Do you get your five-a-day with fresh fruit and vegetables or ready meals? Do you think a processed meal counts towards your recommended intake? With a lack of government clarity on the issue, it’s difficult to know.
As the government has yet to specify the criteria for when foods are allowed to carry five-a-day claims it’s left up to food manufacturers to decide whether the food you’re eating should carry a claim or not.
The official grocery group – the Institute of Grocery Distribution – has put together guidance for its members on the issue, but this means a product can show the five-a-day logo even if it’s only half a portion’s worth.
Half marks for half portions
At Which?, we think products should have to contain at least one portion of fruit or veg to get the stamp of approval. We also want robust criteria for how much fat, sugar or salt it can contain if it’s going to be promoted as good for you and stamped with a five-a day logo.
We’ve shared these differences of opinion with the Department of Health, but it has yet to come back to us with a set of official criteria for what counts.

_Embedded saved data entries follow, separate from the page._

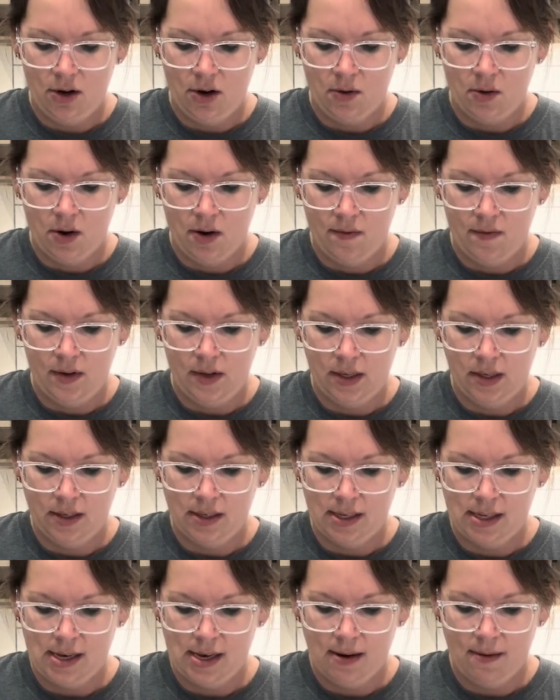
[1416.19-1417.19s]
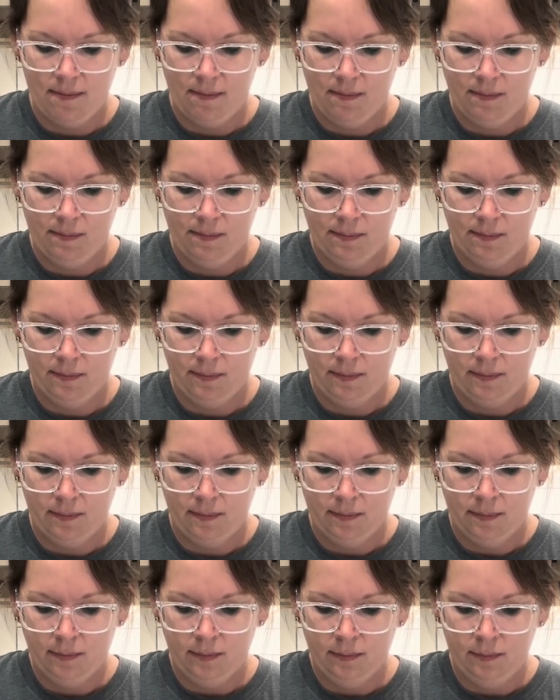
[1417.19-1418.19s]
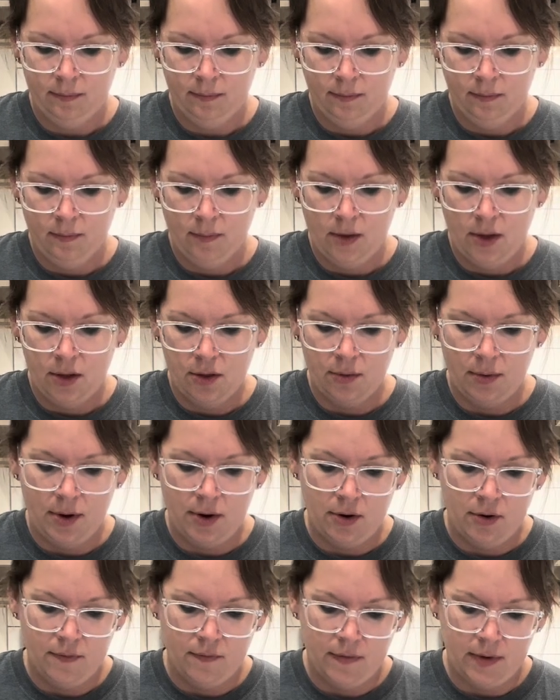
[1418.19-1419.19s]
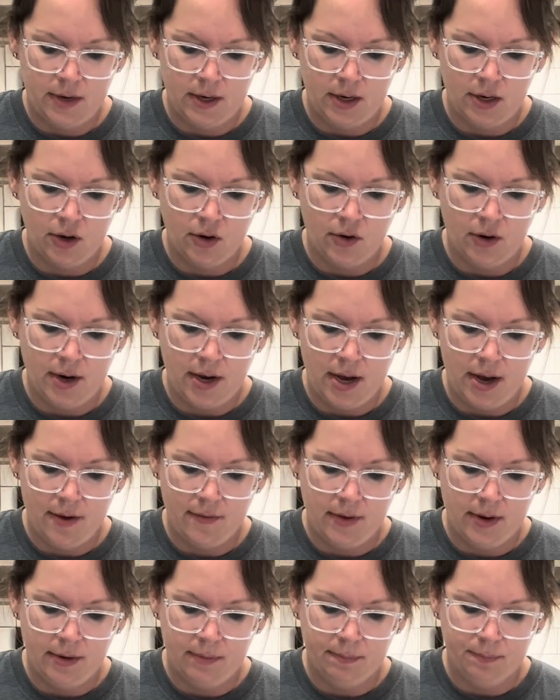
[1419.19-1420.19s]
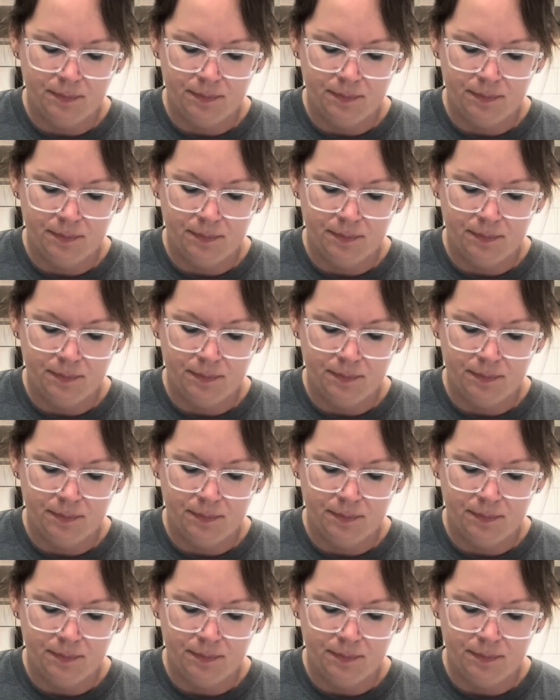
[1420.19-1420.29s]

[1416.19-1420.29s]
obviously 350-degree oven.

Until the government decides, it appears it’s down to food manufacturers to call the shots. But do you trust food companies to decide what counts towards your quota?
Off to the chopping board
Although I appreciate that some ready meals count towards your fruit and veg intake, I personally prefer to get my intake with fresh produce. It’s pretty obvious where you stand with a piece of fresh fruit or veg.
But that’s not where the confusion lies; we need to know if products that market themselves as ‘healthy’ for containing one or two of your five-day really do cut the mustard.
A discussion thread on the NHS website shows some confusion over what officially counts as fruit and veg, let alone whether it counts as your five-a-day. If we’re struggling with the fresh stuff, what hope have we for prepared meals and takeaways?